Full and faithful functors
Faithful functors and here also to be discussed fully and fully faithful functors, which are closely related to it, are considered in the mathematical theory of category theory functors with special properties.
Definitions
Be a functor between two categories. Such a functor assigns definition of every object and morphism, where and objects are, an object or a morphism to, with certain compatibility conditions are satisfied.

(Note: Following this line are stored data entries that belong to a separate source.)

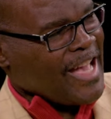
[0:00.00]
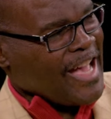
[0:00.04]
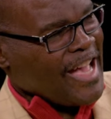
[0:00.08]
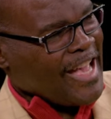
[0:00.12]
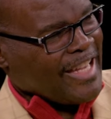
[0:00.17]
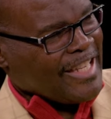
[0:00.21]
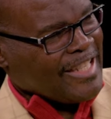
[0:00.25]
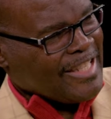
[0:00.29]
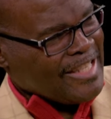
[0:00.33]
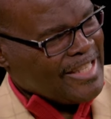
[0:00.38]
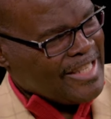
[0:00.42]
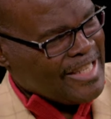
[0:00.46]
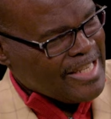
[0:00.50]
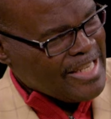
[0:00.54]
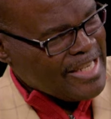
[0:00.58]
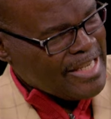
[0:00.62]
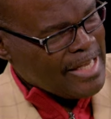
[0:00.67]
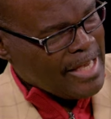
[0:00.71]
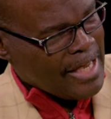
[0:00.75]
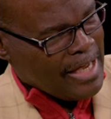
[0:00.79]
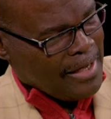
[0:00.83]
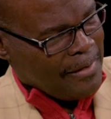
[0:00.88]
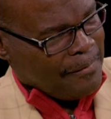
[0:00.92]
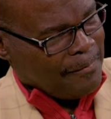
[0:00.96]

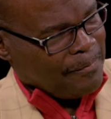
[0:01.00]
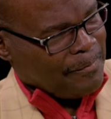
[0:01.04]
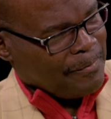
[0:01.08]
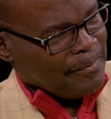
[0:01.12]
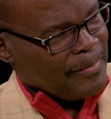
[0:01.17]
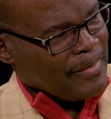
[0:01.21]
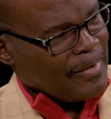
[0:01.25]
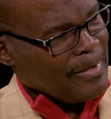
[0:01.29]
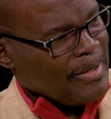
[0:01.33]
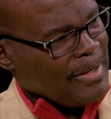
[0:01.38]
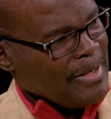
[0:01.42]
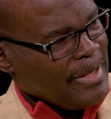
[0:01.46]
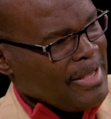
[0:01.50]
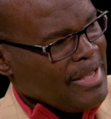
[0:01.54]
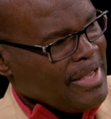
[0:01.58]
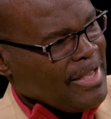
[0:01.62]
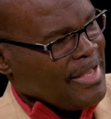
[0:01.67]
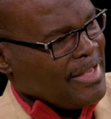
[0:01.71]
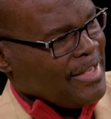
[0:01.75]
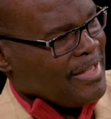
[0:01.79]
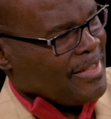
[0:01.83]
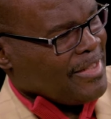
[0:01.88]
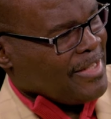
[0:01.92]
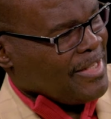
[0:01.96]
idea,
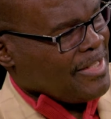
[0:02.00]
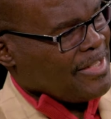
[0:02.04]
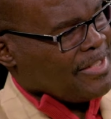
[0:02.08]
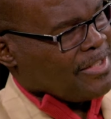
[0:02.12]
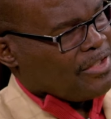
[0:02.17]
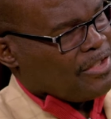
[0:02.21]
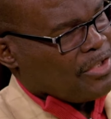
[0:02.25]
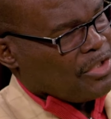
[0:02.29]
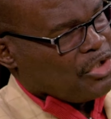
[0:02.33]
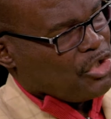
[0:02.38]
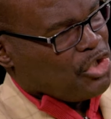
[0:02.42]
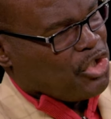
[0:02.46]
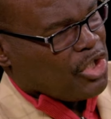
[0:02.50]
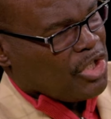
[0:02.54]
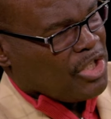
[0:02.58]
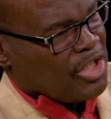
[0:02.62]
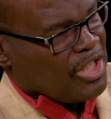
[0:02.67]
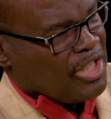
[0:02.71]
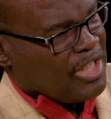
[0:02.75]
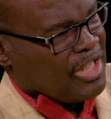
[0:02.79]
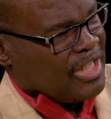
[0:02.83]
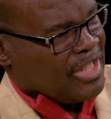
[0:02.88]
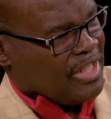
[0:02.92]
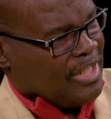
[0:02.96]
this is the
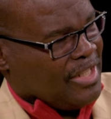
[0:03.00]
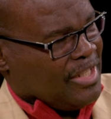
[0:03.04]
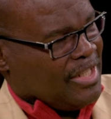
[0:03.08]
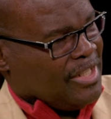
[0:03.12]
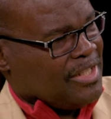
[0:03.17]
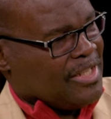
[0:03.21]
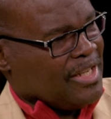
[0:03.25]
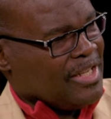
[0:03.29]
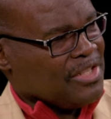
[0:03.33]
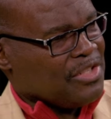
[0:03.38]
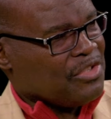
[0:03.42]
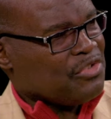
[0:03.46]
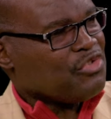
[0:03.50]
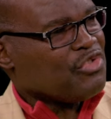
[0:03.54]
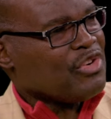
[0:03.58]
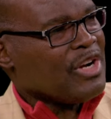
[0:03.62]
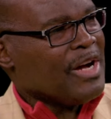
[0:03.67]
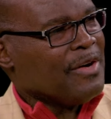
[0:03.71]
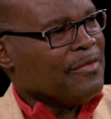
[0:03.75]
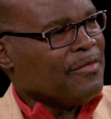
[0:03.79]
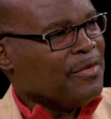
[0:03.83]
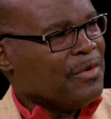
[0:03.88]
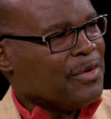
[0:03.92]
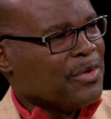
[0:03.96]
journey it has mm.
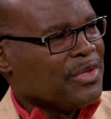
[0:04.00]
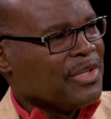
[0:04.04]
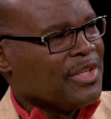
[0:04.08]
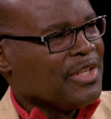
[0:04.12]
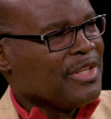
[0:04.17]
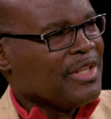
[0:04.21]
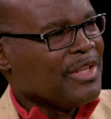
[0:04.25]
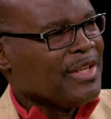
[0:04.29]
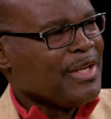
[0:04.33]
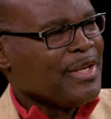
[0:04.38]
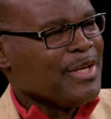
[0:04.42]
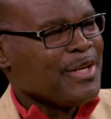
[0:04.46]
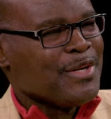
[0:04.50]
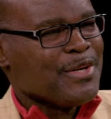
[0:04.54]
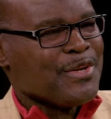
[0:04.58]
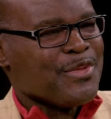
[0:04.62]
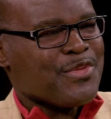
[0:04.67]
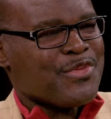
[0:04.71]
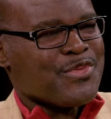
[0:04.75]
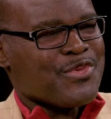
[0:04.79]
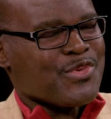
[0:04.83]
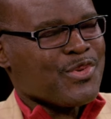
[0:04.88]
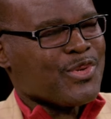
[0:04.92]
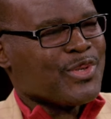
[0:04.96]
traveled
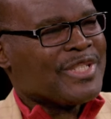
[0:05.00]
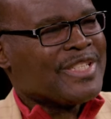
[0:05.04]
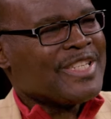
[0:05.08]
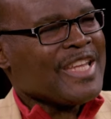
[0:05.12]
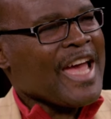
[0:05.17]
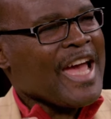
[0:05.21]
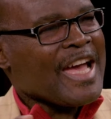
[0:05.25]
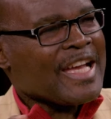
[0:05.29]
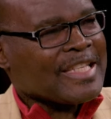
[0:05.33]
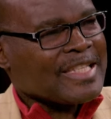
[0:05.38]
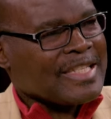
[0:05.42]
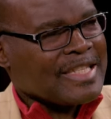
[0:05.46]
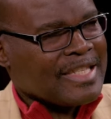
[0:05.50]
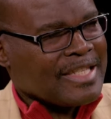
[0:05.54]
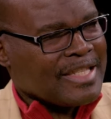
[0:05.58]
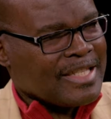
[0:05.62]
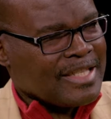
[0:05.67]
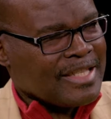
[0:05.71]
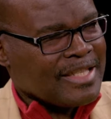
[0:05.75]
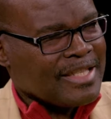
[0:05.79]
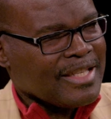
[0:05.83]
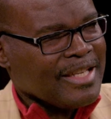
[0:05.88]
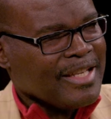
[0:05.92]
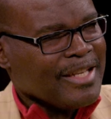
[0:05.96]
through
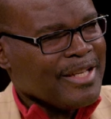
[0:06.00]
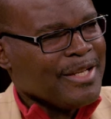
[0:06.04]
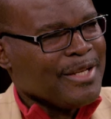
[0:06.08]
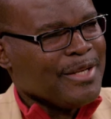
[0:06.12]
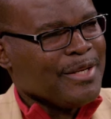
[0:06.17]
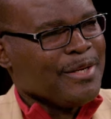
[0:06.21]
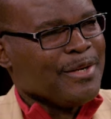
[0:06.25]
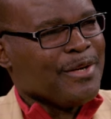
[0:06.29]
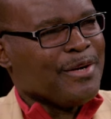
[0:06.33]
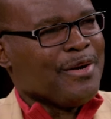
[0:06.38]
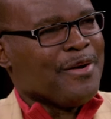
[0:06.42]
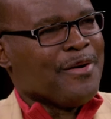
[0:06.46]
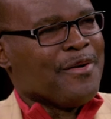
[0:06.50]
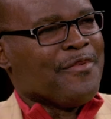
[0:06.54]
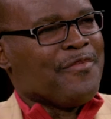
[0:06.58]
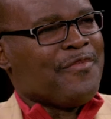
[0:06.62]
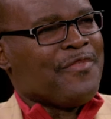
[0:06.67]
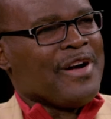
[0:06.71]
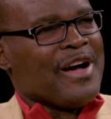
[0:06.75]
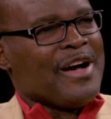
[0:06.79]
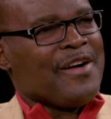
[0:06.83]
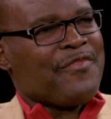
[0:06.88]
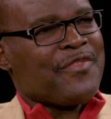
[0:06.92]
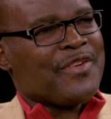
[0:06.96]
texts of
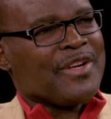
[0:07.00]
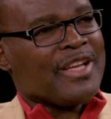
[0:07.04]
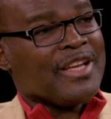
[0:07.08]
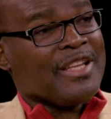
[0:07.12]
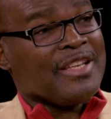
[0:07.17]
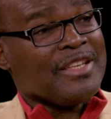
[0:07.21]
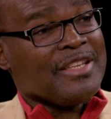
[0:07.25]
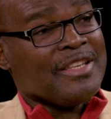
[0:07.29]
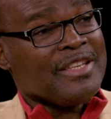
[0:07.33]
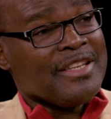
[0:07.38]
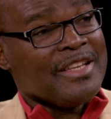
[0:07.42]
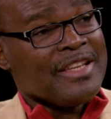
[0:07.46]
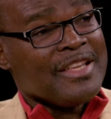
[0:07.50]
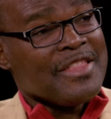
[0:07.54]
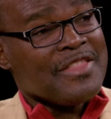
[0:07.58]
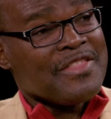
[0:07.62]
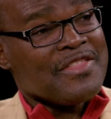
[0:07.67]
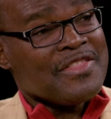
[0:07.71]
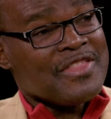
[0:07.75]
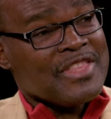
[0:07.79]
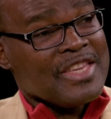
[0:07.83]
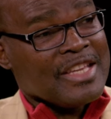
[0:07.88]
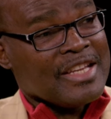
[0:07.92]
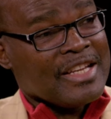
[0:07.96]
African
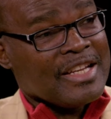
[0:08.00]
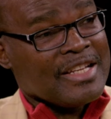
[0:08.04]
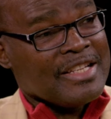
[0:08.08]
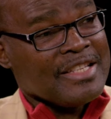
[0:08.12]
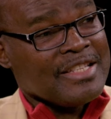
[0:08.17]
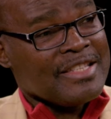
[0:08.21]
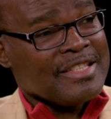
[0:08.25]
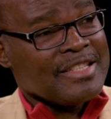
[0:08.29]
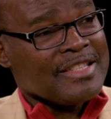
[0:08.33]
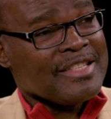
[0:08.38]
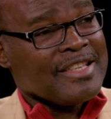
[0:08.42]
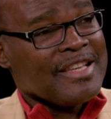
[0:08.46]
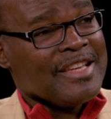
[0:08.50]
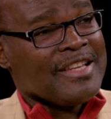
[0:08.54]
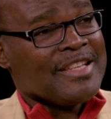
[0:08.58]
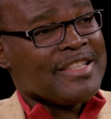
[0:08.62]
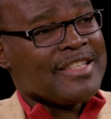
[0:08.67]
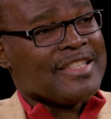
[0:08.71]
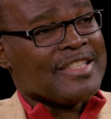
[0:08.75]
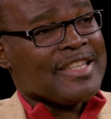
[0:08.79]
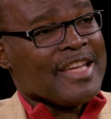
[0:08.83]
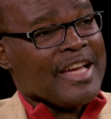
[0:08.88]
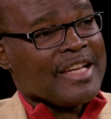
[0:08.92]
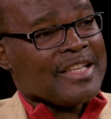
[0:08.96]
thinkers,
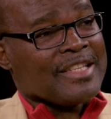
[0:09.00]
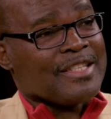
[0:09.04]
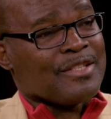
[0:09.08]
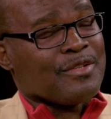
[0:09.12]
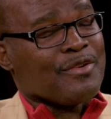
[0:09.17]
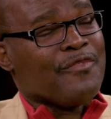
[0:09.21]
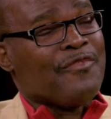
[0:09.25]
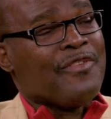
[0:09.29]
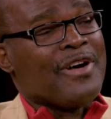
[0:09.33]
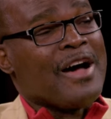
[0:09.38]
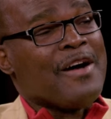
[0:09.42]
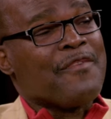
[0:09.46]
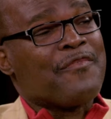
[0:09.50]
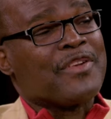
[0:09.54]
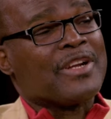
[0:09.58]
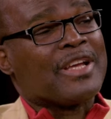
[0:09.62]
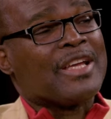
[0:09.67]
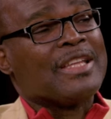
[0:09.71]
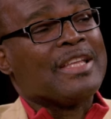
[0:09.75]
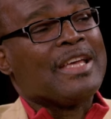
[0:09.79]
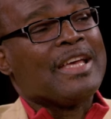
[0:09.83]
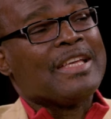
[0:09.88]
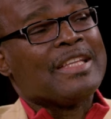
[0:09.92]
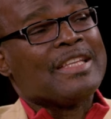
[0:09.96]
texts of African
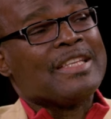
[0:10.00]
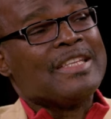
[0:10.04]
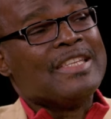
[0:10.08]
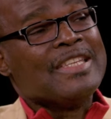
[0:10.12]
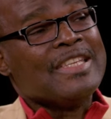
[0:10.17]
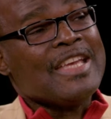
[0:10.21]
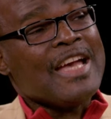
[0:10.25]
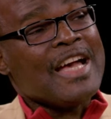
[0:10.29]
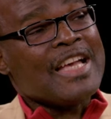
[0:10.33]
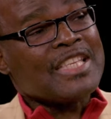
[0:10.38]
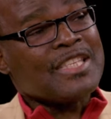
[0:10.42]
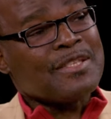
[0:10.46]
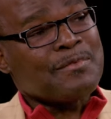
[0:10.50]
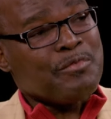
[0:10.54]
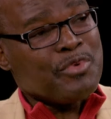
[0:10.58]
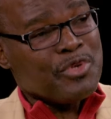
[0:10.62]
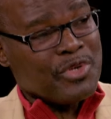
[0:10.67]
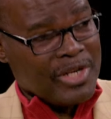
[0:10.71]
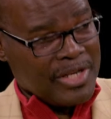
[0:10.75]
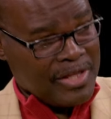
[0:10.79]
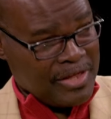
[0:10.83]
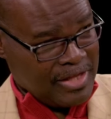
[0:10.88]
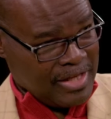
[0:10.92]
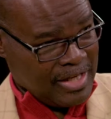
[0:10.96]

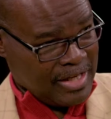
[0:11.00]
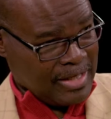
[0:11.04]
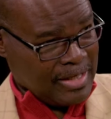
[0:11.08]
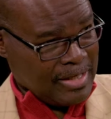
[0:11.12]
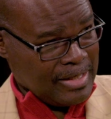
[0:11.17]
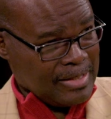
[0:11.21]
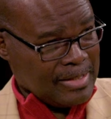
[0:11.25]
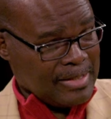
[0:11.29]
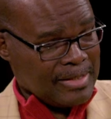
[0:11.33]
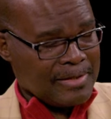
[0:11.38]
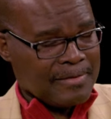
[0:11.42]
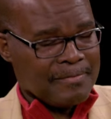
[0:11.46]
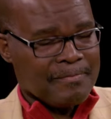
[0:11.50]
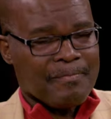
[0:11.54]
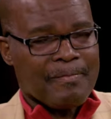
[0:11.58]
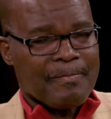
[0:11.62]
diaspora thinkers.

For each pair of objects one has a picture:
One calls the faithful functor (or fully or fully faithful ) if the pictures injective for each pair of objects from (or surjective or bijective ) are. Instead of fully faithful we also find the name completely true.
Embeddings
Is a functor, so, the terms true, full and fully faithful only morphism between any two objects, they do not refer to the classes of all objects and all morphisms, in particular the faithfulness of the functor does not say that one of the pictures
Is injective, which is not the case in general. To understand the context of these terms and the use of the above definitions, here the following simple statement is proved:
- If the functor is faithful, so is injective if it is injective.
Is injective and are, it follows, therefore, by assumption, and thus. Therefore is injective. ( For this direction, the faithfulness of the functor is not needed. )
Conversely, suppose that is injective, and be with. Then there are objects of the category, so that and morphisms are respectively. We have to show. To apply the faithfulness of the functor, we have and show. Since functor, we obtain morphisms and. Since, follows and. Because, by assumption, is injective, we get and. Therefore, and the loyalty of supplies as desired.
This is called a functor is an embedding if it is injective. For a faithful functor embedding property is according to the above, is equivalent to the injectivity of.
If the functor is an embedding, the objects form the morphisms, a subcategory of which is denoted by. Since, in general, is not the case for arbitrary functors that are not embeddings, embeddings play an important role in category theory.
Full fidelity functors
If the functor is an embedding, and is a full functor, so is a full subcategory of. This motivates the name full functor in the above definitions. So is a fully faithful functor, so that is injective, so defines an embedding to a full subcategory.
Full fidelity functors are important for the category theory because of the following statement:
- Be a fully faithful functor and a morphism of the category. Then: is isomorphism is isomorphism.
The direction from left to right is very simple. Is namely isomorphism, then there is by definition a morphism and further. As functor is followed and the same, that is, is an isomorphism.
Full fidelity is required for the inversion. Indeed, if an isomorphism, then there is a morphism with and. There is full, there is a morphism with. Then follows and the same. Because of Loyalty and now follows, that is, is an isomorphism.